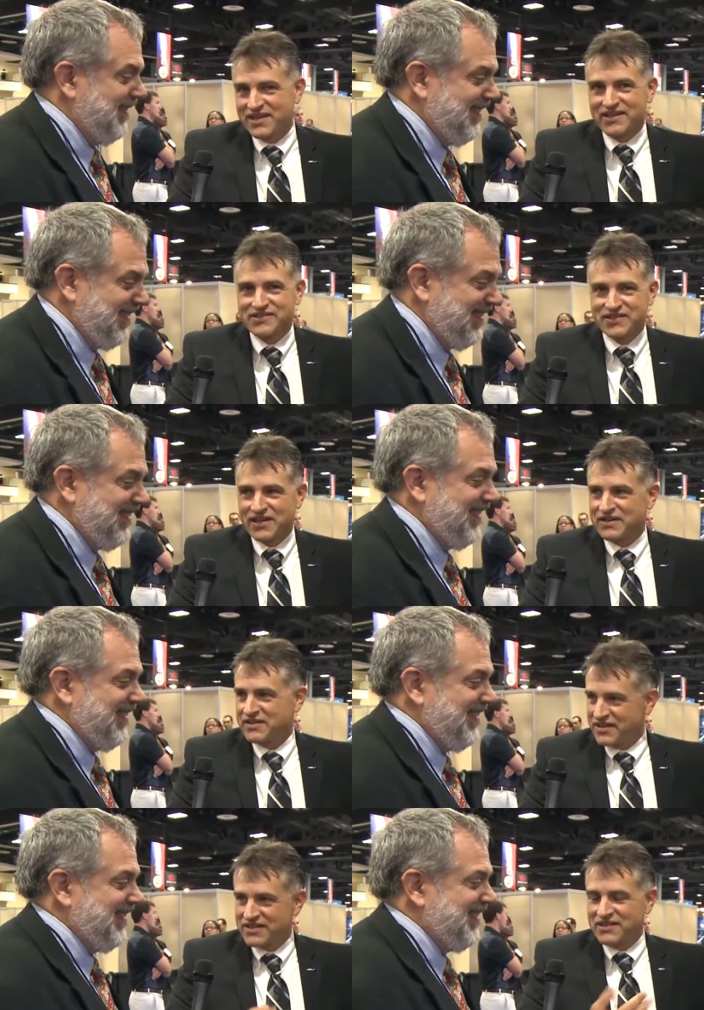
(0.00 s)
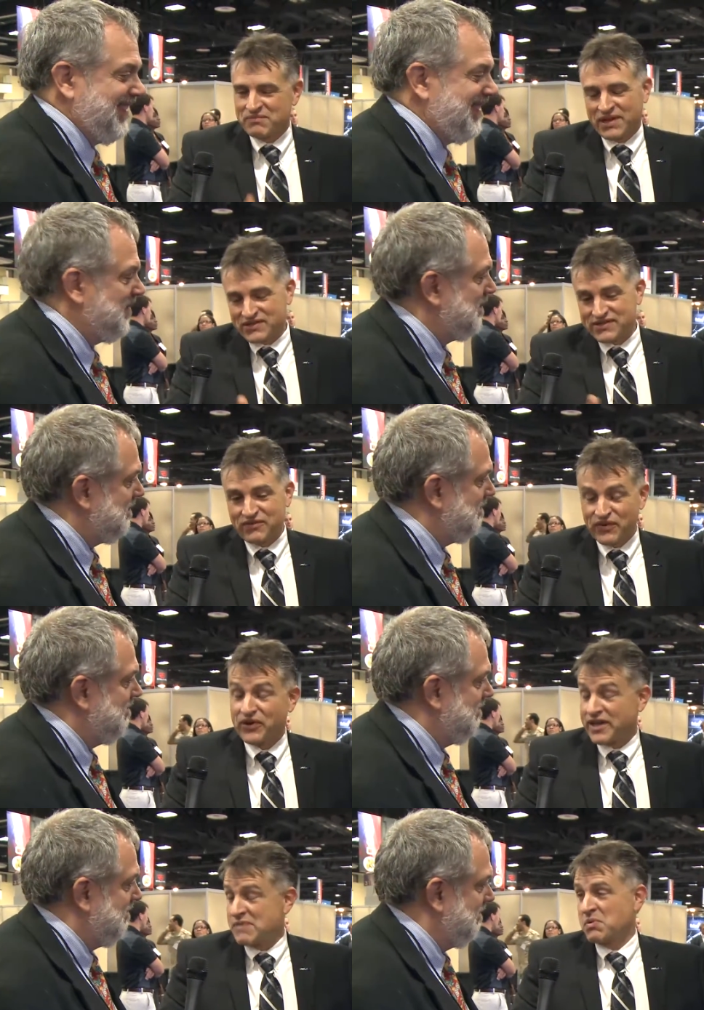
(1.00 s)
Speaker 1: it's uh, it, because they're very
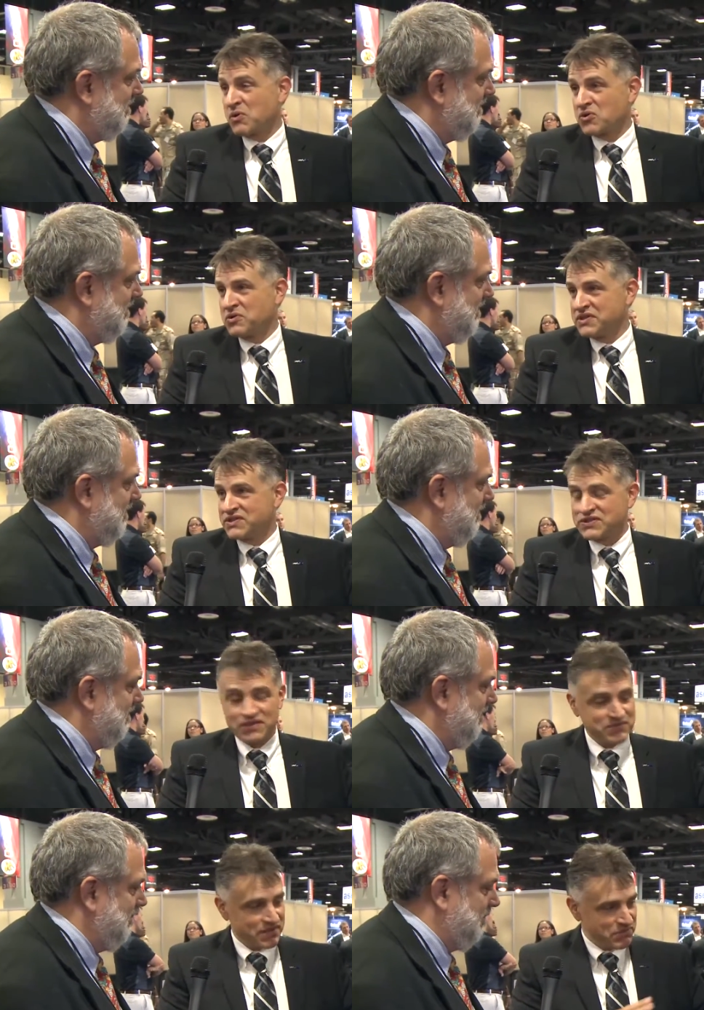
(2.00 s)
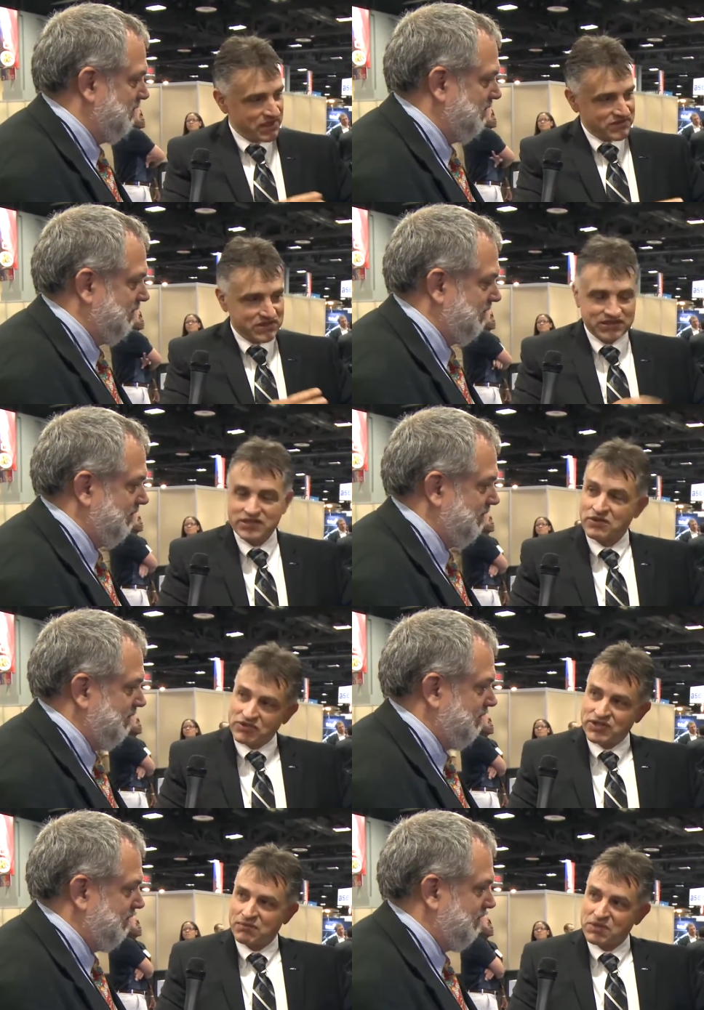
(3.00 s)
capable cooling systems, and because this doesn't
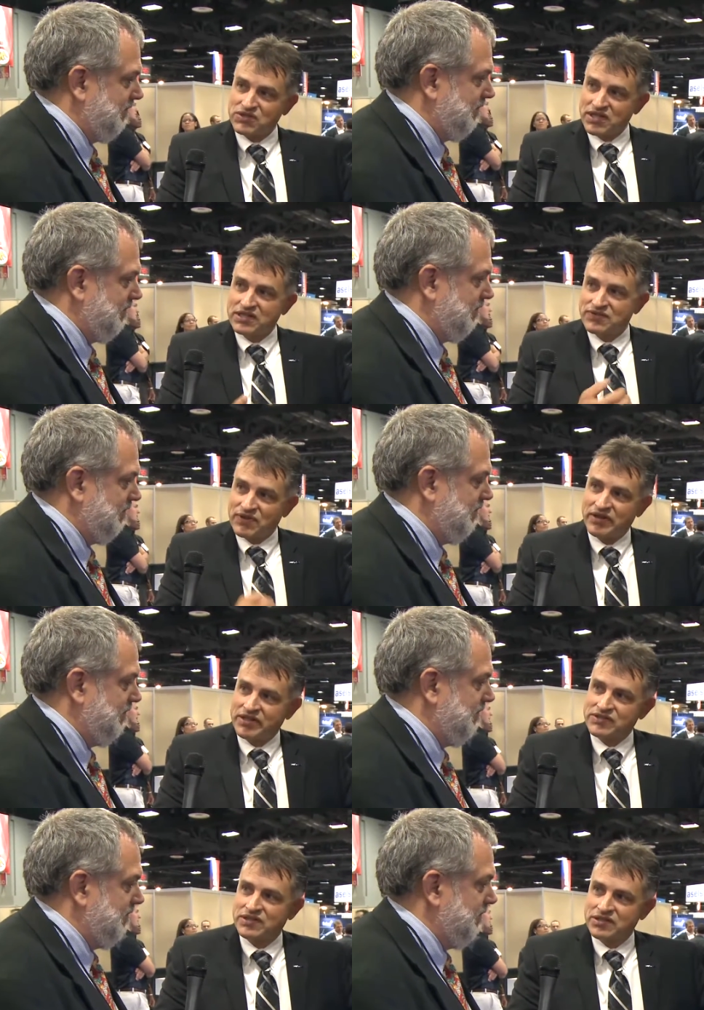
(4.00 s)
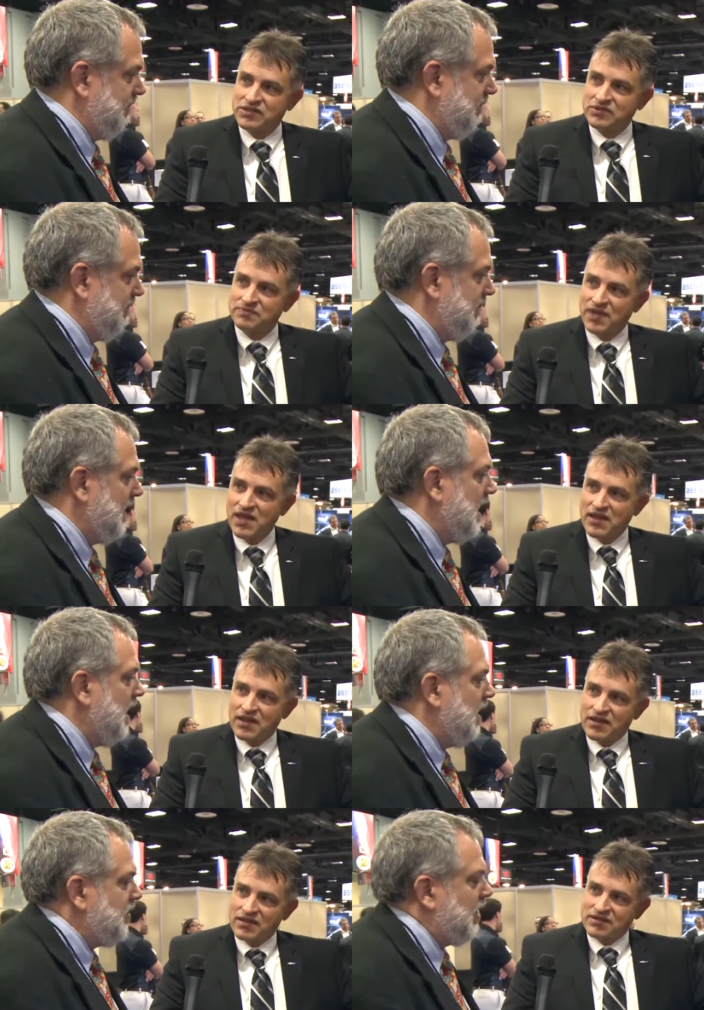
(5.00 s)
reject much heat, it's very easy to do.
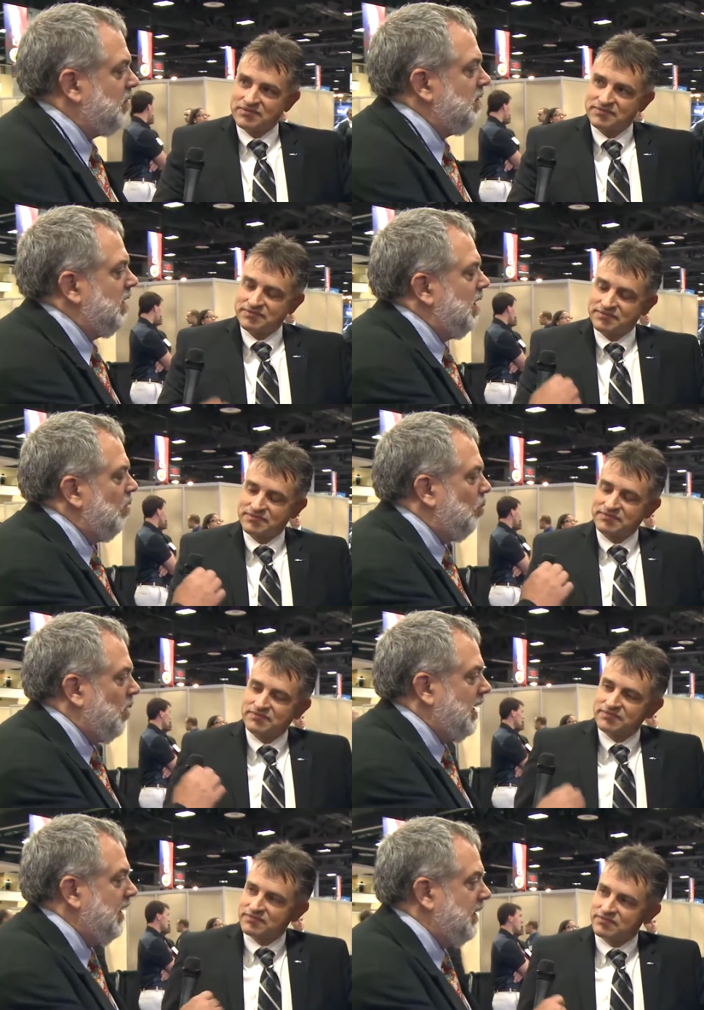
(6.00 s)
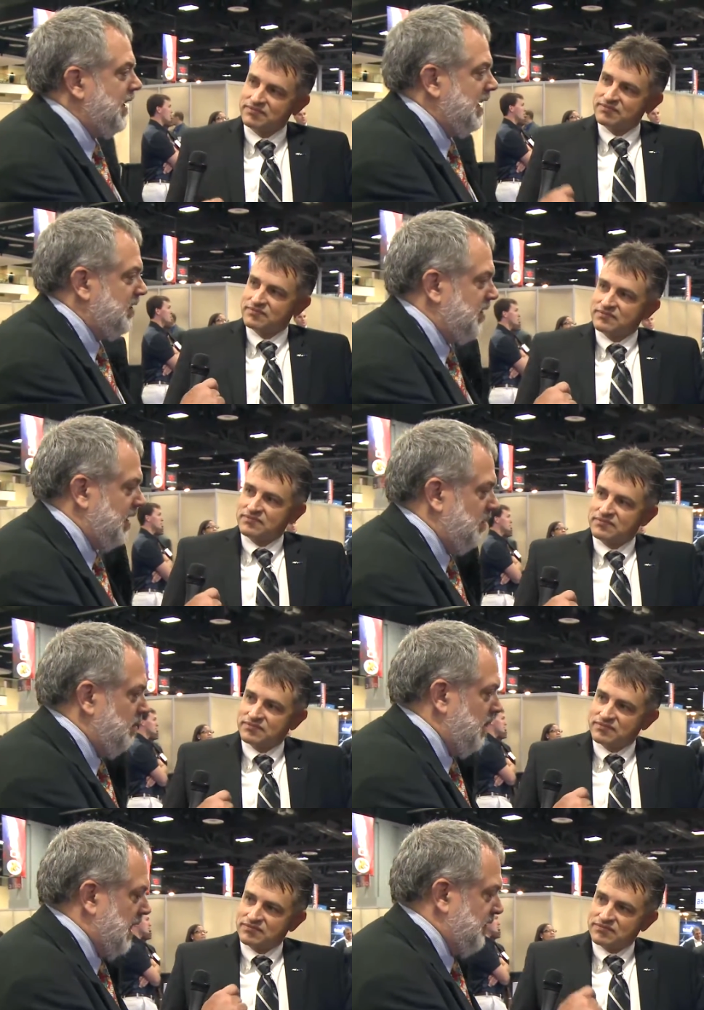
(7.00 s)
Speaker 2: So, one of the things that
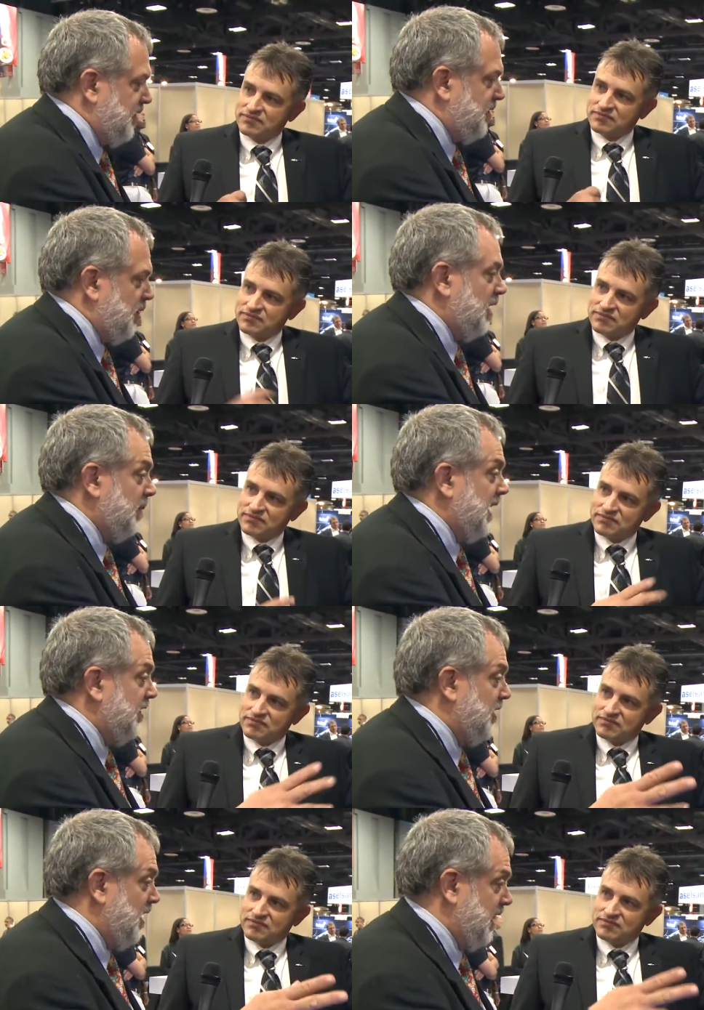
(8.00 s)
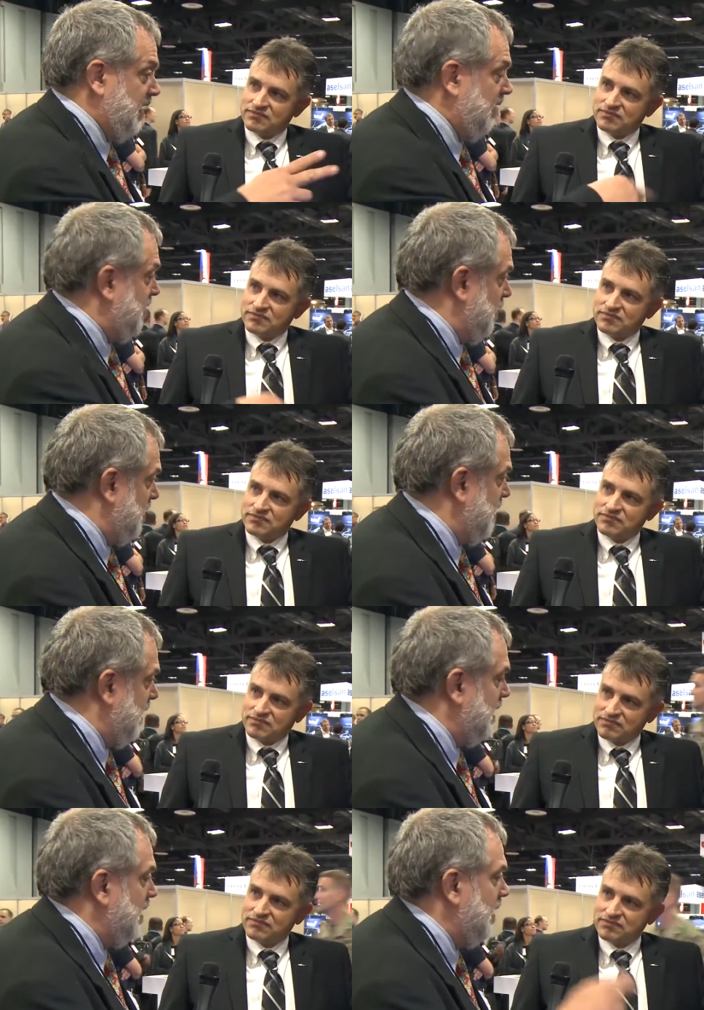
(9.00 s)
has struck me talking to the folks
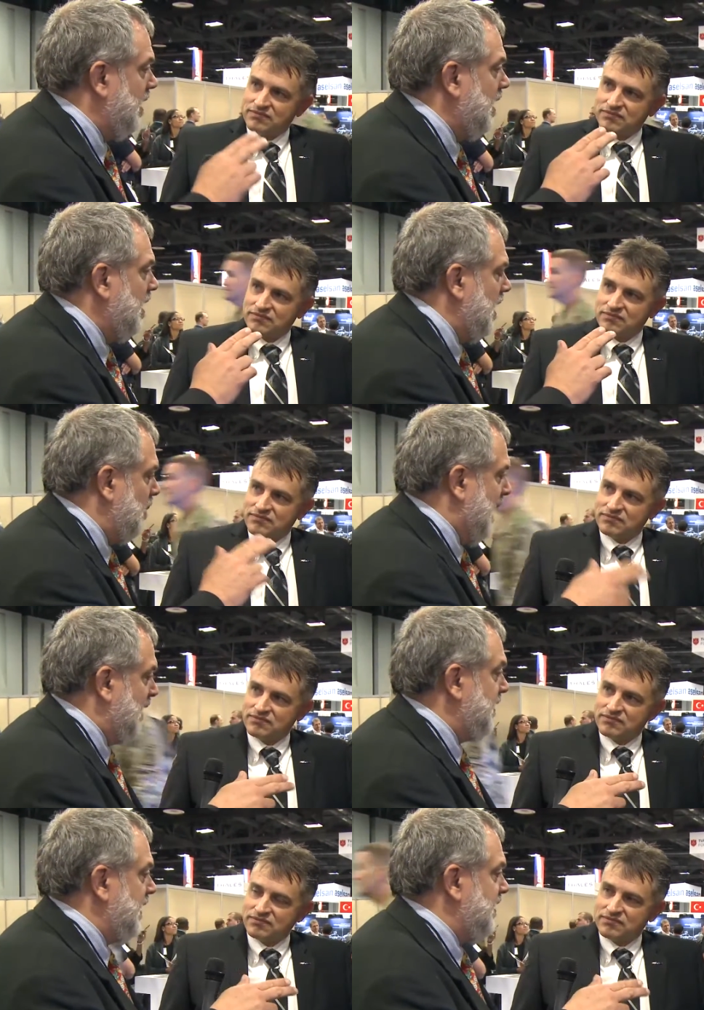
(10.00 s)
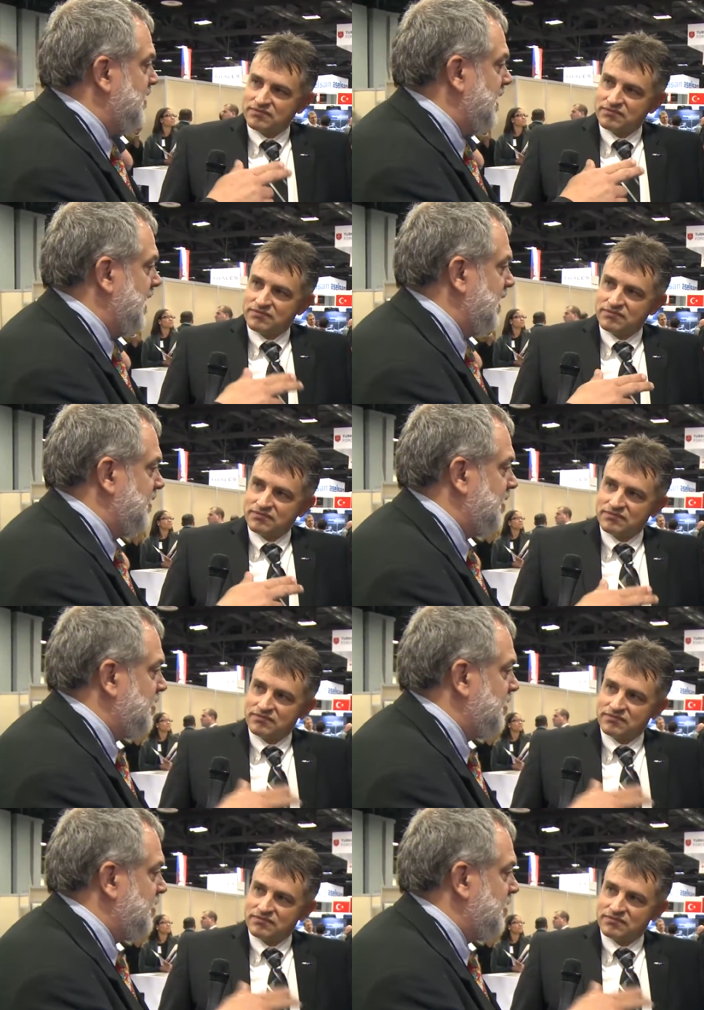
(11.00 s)
here about this is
________________
▸ **Task description**: A faithful copy of each entry is required, and no picture may be carried into it.

▸ **Result of this exercise**:
(0.00 s)
(1.00 s)
Speaker 1: it's uh, it, because they're very
(2.00 s)
(3.00 s)
capable cooling systems, and because this doesn't
(4.00 s)
(5.00 s)
reject much heat, it's very easy to do.
(6.00 s)
(7.00 s)
Speaker 2: So, one of the things that
(8.00 s)
(9.00 s)
has struck me talking to the folks
(10.00 s)
(11.00 s)
here about this is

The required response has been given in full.